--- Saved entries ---

• • • • •

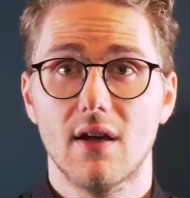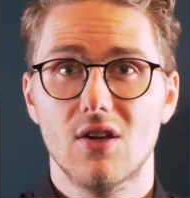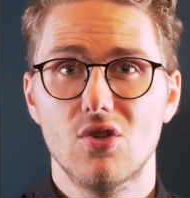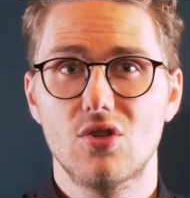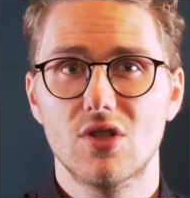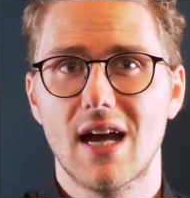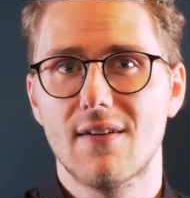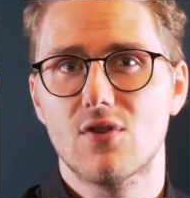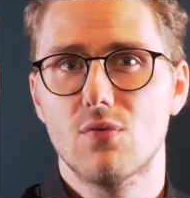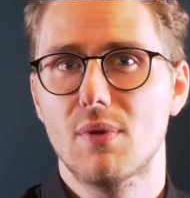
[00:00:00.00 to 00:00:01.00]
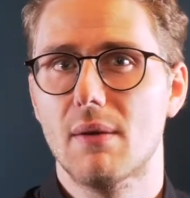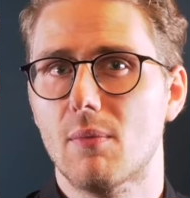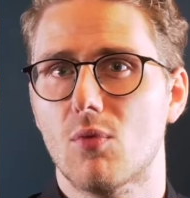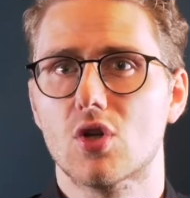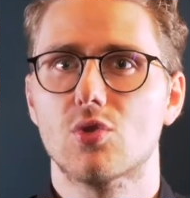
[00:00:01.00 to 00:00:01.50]
You just have to be a bit
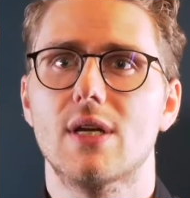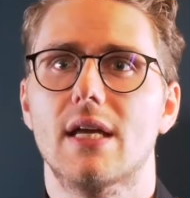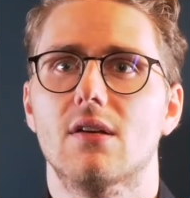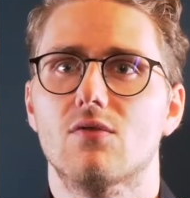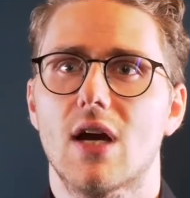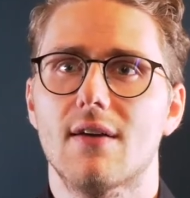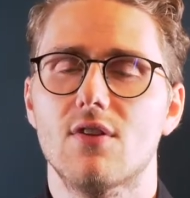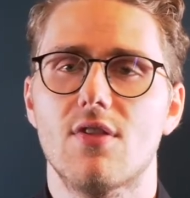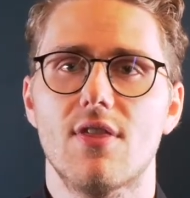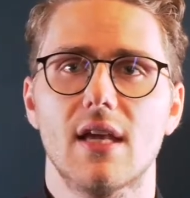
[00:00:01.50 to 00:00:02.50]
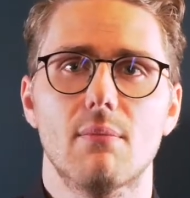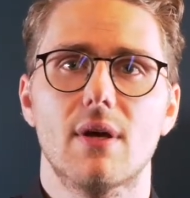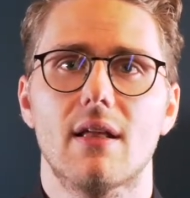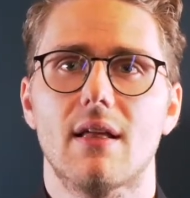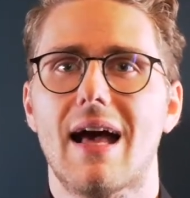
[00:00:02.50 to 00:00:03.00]
more creative. You have to think a
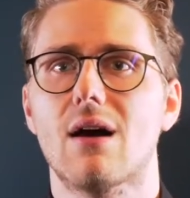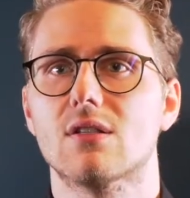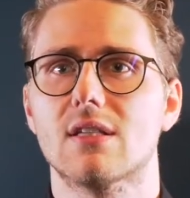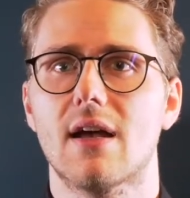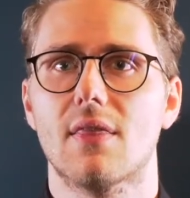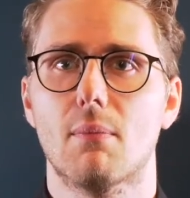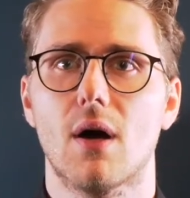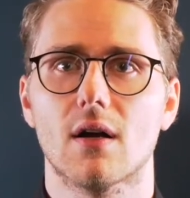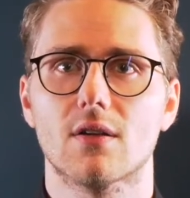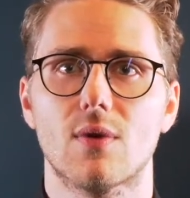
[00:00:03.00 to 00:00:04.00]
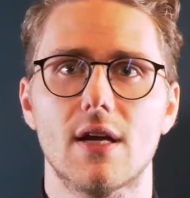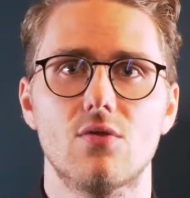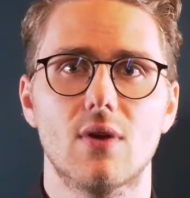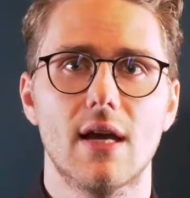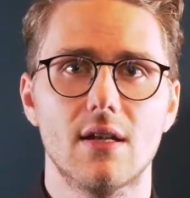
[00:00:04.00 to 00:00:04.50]
bit outside the box, right? You
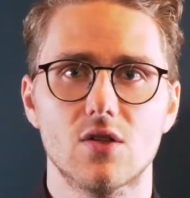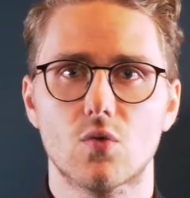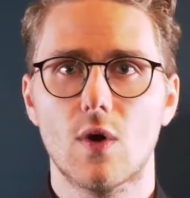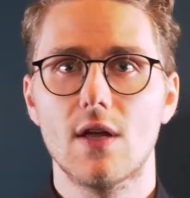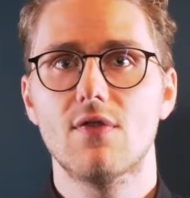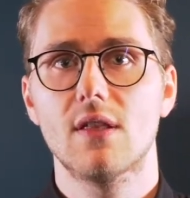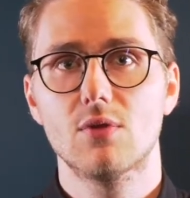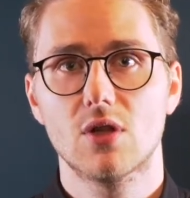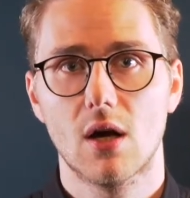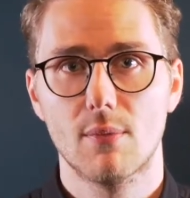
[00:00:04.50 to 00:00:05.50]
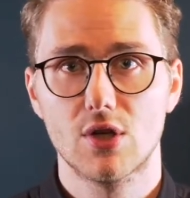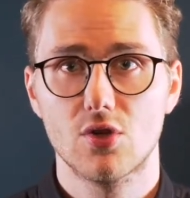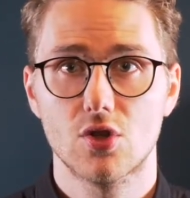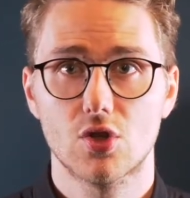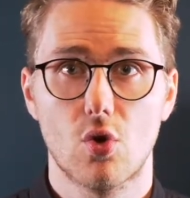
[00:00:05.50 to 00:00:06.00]
can't just wait for them to come into
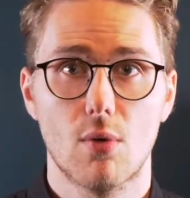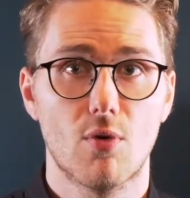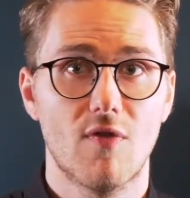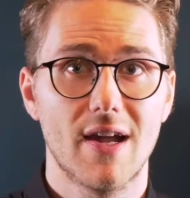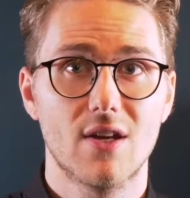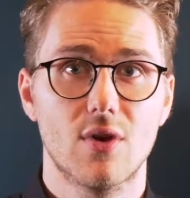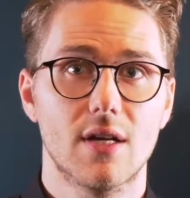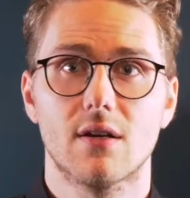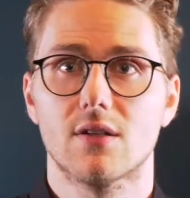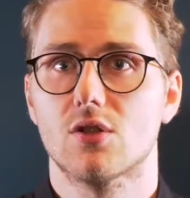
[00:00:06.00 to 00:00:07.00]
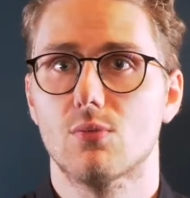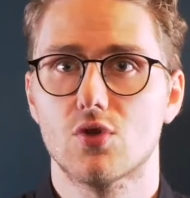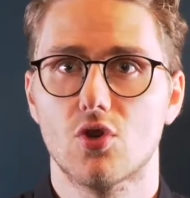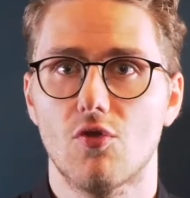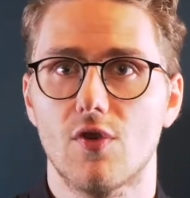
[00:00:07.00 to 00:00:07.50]
your store and provide great customer
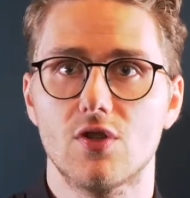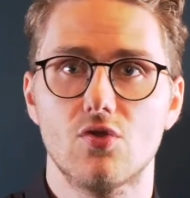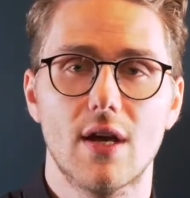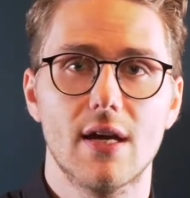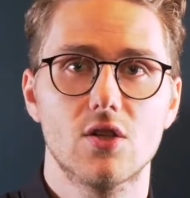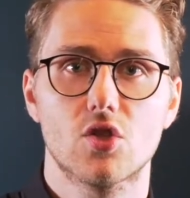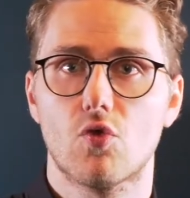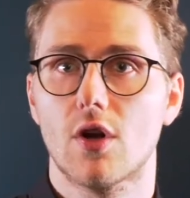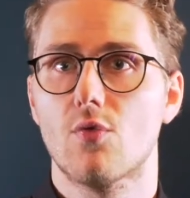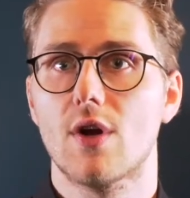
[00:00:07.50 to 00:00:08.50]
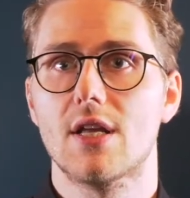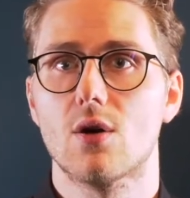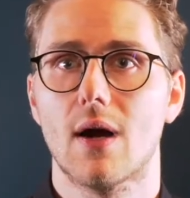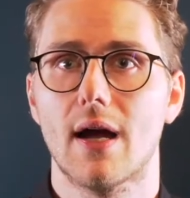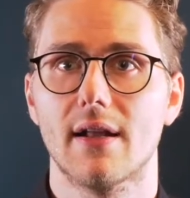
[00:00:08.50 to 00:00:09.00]
service. You can't just run a radio
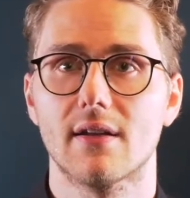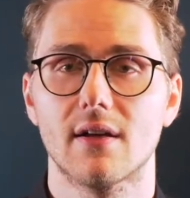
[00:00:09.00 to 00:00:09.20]
ad.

• • • • •

--- Task brief ---
Word for word, copy every line of the data, excluding any pictures.

--- Completed exercise ---
[00:00:00.00 to 00:00:01.00]
[00:00:01.00 to 00:00:01.50]
You just have to be a bit
[00:00:01.50 to 00:00:02.50]
[00:00:02.50 to 00:00:03.00]
more creative. You have to think a
[00:00:03.00 to 00:00:04.00]
[00:00:04.00 to 00:00:04.50]
bit outside the box, right? You
[00:00:04.50 to 00:00:05.50]
[00:00:05.50 to 00:00:06.00]
can't just wait for them to come into
[00:00:06.00 to 00:00:07.00]
[00:00:07.00 to 00:00:07.50]
your store and provide great customer
[00:00:07.50 to 00:00:08.50]
[00:00:08.50 to 00:00:09.00]
service. You can't just run a radio
[00:00:09.00 to 00:00:09.20]
ad.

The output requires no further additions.